Доктор весьма подозрительно посмотрел на меня. А я на него – с не меньшим подозрением.
– За тобой хвост? – спросил Литвинас, зачем-то сильно понизив голос.
– Может, твои клиенты? – пожал плечами я.
– В ближайшие два часа никого не жду, – бросил на ходу доктор, выходя в соседнее помещение, выполнявшее по совместительству функции стерилизационной и склада всякого медицинского барахла. Я прошел вслед за ним.
Окна и здесь, и в палате, где лежала наша пациентка, выходили на другую сторону дома, однако имелся экран внешнего обзора. И он продемонстрировал – на подъездной дорожке появилась, кроме «гарпии», еще одна машина. «Пежо-регент», позапрошлогодняя модель. Далеко не самая навороченная тачка, но и не дешевка. Кататься на такой, по большому счету, может кто угодно.
Эти «кто угодно» в количестве двух персон стояли у входа. На одном серый деловой костюм, галстук. Второй одет в более свободном стиле: куртка из тончайшей замши, полуспортивные брюки, кроссовки.
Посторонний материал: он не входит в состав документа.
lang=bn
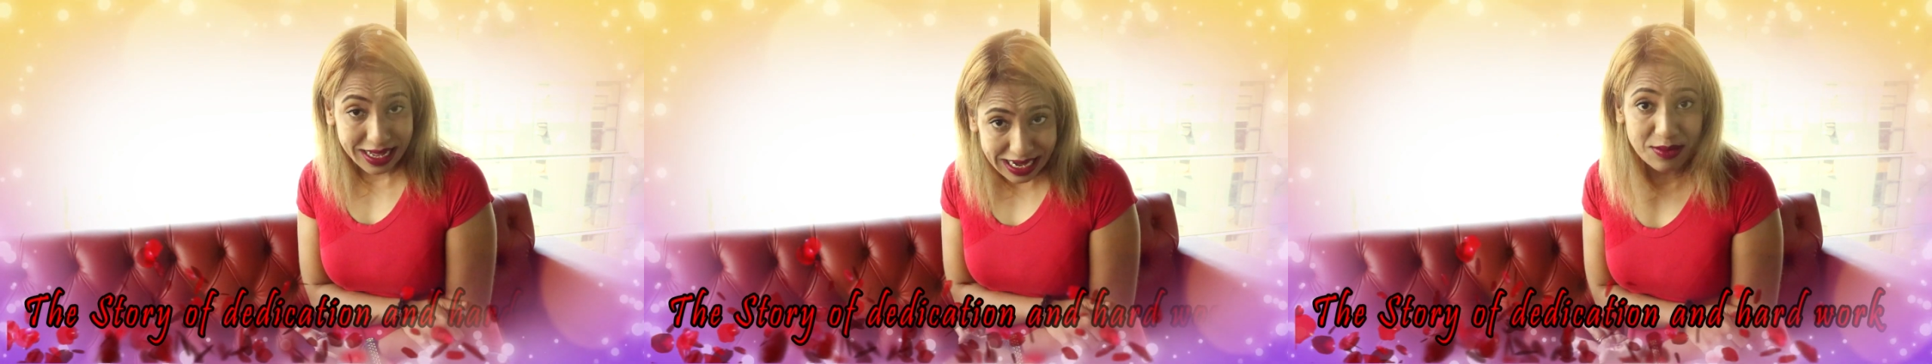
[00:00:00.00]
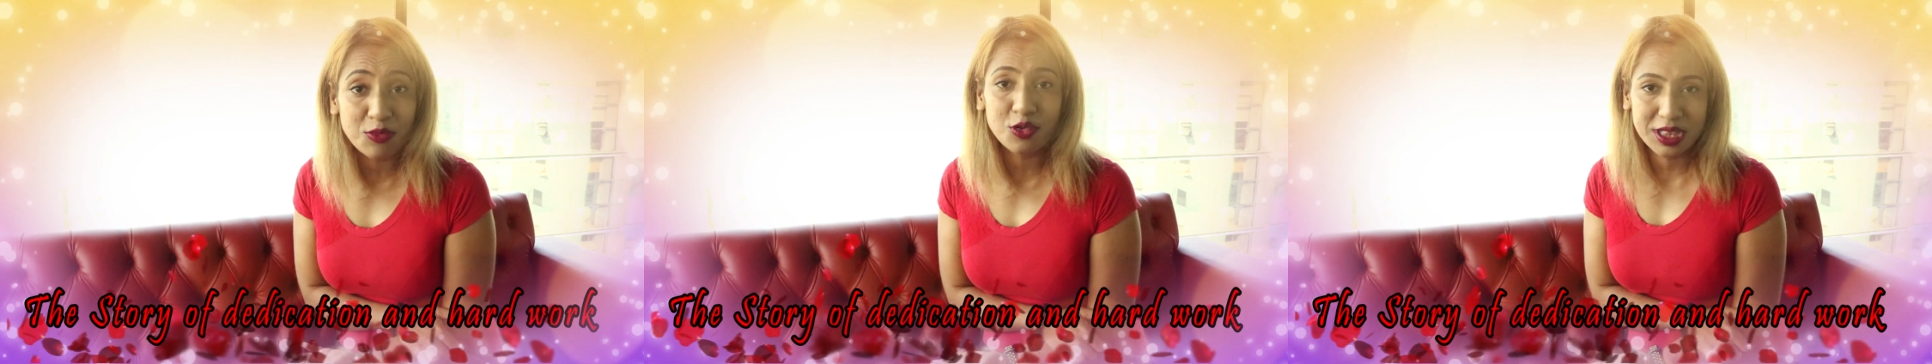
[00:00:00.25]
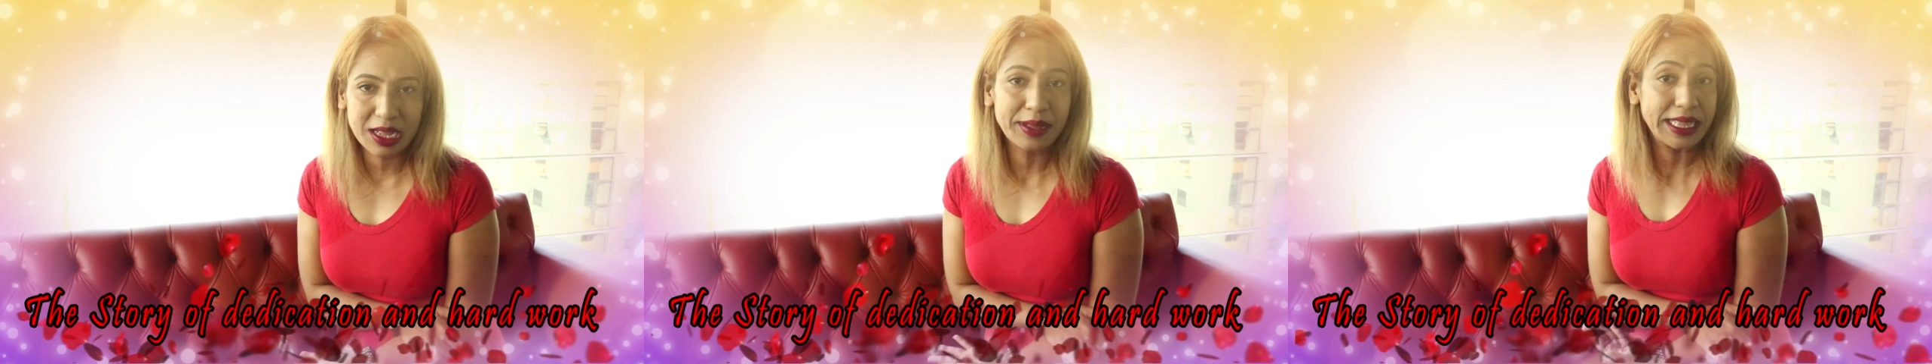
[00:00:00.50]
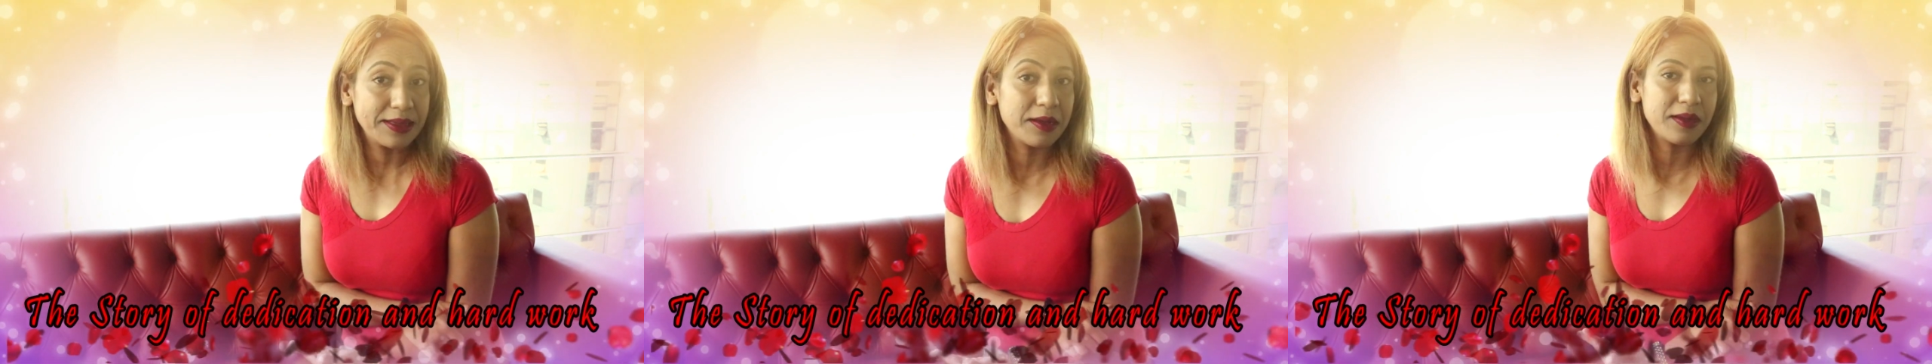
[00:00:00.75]
এই মুহূর্তে আমি
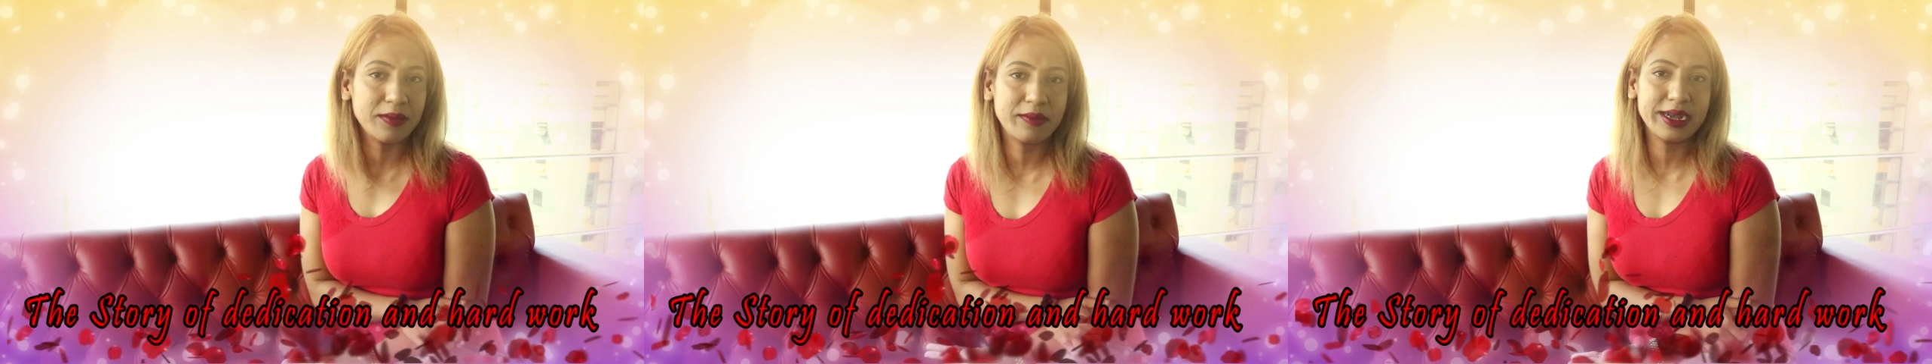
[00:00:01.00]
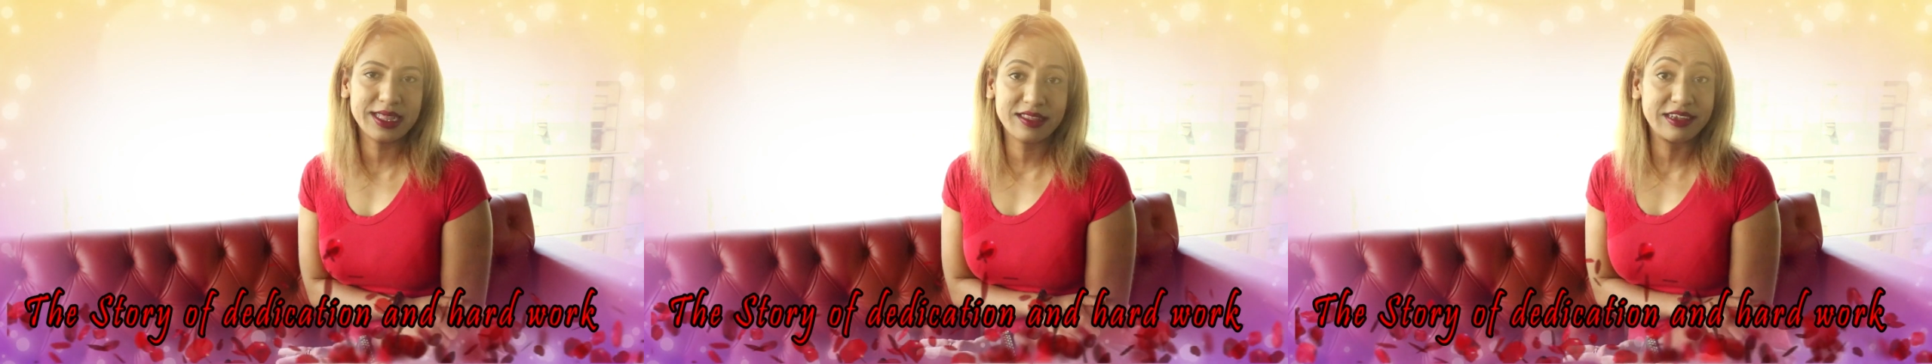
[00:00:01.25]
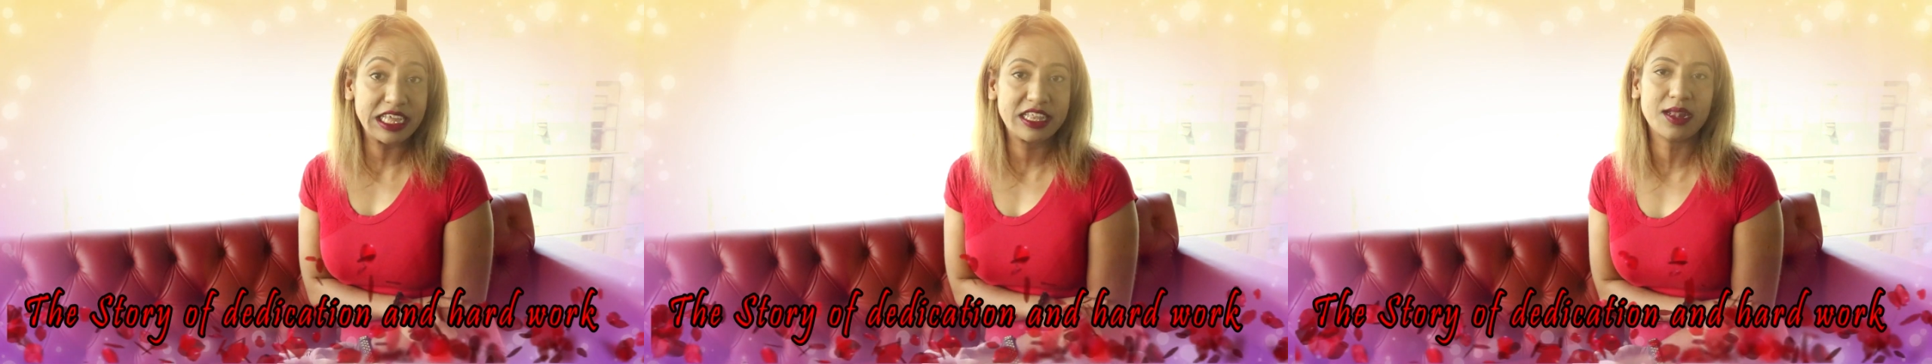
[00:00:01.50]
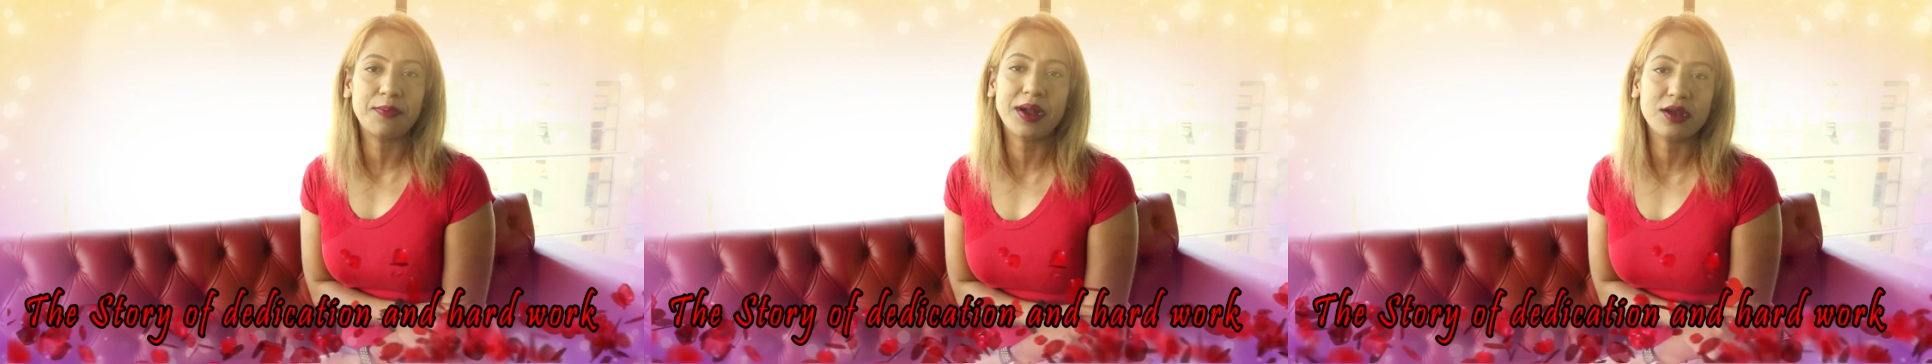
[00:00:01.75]
কীভাবে আমি আমার
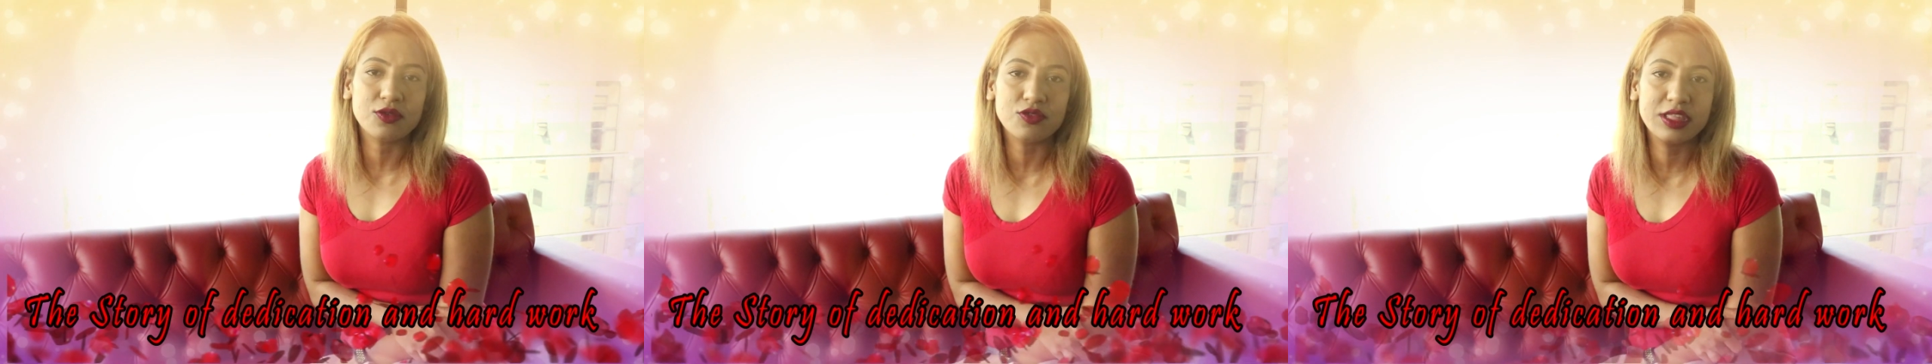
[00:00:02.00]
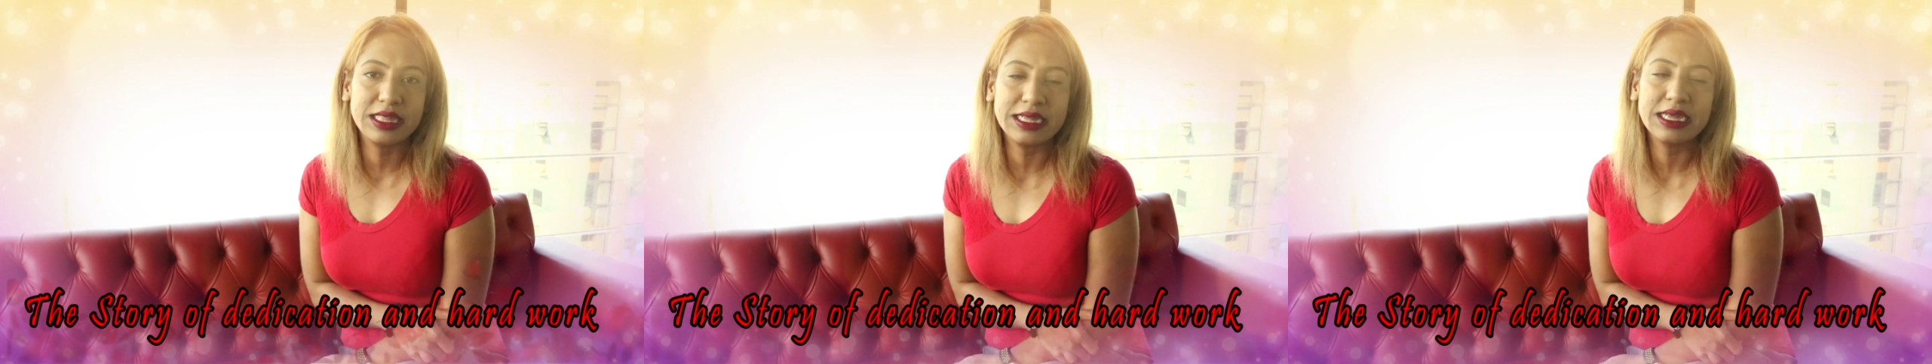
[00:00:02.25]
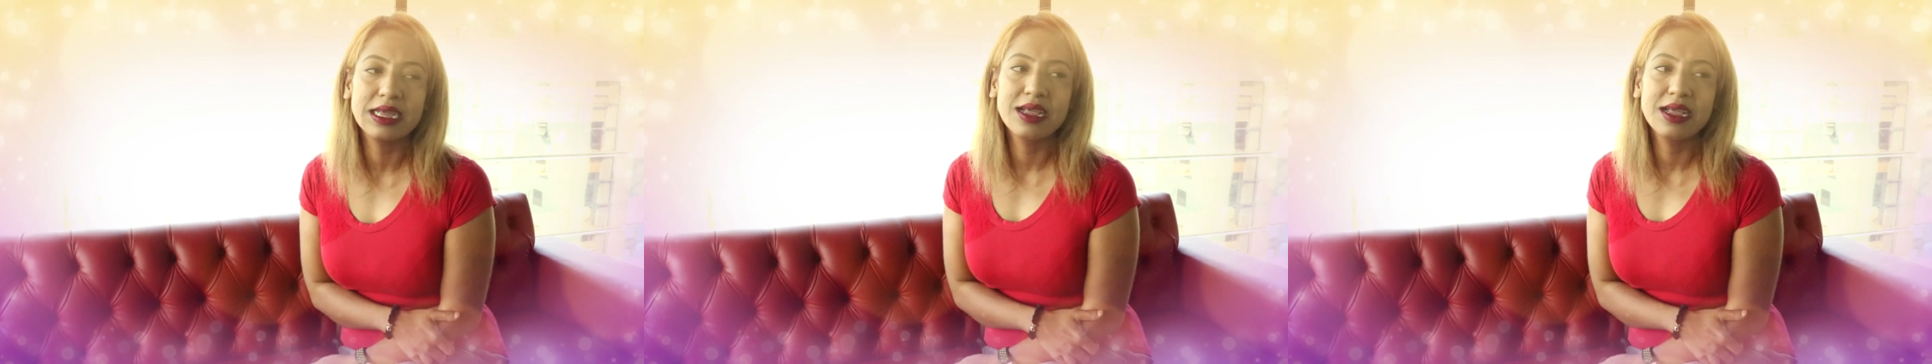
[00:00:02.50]
স্টেজটা পার করছি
Кто и зачем – по виду не определить.
– Может, и вправду клиенты? – задумчиво предположил Литвинас. – Встречаются такие – словят перо или пулю, и несутся сюда сломя голову, даже без звонка, знают: я всегда дома…
Ни один из парочки не напоминал словившего пулю, перо или иной вредоносный для здоровья предмет. Хотя страждущий мог оставаться и внутри «пежо».
– Надо открыть, – решился доктор. – Побудь здесь, проследи за красоткой, скоро очухается. Я их быстро спроважу, кто бы ни были.
– Проверь все вокруг дома, – посоветовал я.
Береженого бог бережет… Визитеры, стоящие на крыльце, могут лишь отвлекать внимание от настоящей группы захвата, подбирающейся с тыла.
Литвинас хмыкнул недоверчиво, но пощелкал тумблерами – никого. Объемные датчики и датчики движения отрапортовали то же самое – существа крупнее кошки на подступах к дому не обнаружены. А установленная наверху, на мачте с антенной камера дальнего обзора засвидетельствовала: других, кроме «гарпии» и «пежо», машин в радиусе двух километров нет.
Одновременно я повозился с детектором смарта, – не такая уж хитрая у Литвинаса стояла система, вполне по зубам профессионалам, специализирующимся на борьбе с охранными устройствами. Но и детектор не засек постороннего вмешательства в электронику доктора.
Литвинас отправился исполнять обязанности привратника, на ходу подзывая свистом Блонди – эта здоровенная немецкая овчарка появилась в его доме после того, как Стопарик не оправдал надежд в роли охранника.
А я, вопреки предложению доктора, не стал следить за пациенткой, вместо этого продолжил наблюдать за крыльцом и «пежо». Видел, как дверь приоткрылась на длину цепочки, один из пришельцев что-то произнес в образовавшуюся щель, – и через несколько секунд путь был открыт.
Вроде бы все в порядке, каких-нибудь подозрительных незнакомцев Литвинас не стал бы впускать, особенно когда в доме криминальный пациент…
И все-таки чувство тревоги не исчезло. Наоборот, во весь голос вопило: опасность! Опасность!! Опасность!!!
Своему чутью я привык доверять, пусть даже оно подает иногда ложные сигналы. Лучше перебдеть…
Достав пистолет, я покинул стерилизационную, пересек палату – девушка лежала по-прежнему неподвижно и безгласно. Стараясь ступать бесшумно, вышел в жилую половину дома. Снизу, из холла – негромкие голоса, слов не разобрать, но тон ровный, спокойный.
Но отчего так скулит Блонди? Жалобно, словно побитый щенок, как будто ее невеликий собачий разум охвачен смертельной тоской, смертельным ужасом?
Я снял «горчичник» с предохранителя и встал так, чтобы видеть часть холла и ведущую сюда, на второй этаж, лестницу. Пришельцы пока что оставались вне поля зрения. Соответственно, и я не был им виден.
– Все в порядке, дорогая! – крикнул Литвинас. – Это налоговые инспектора!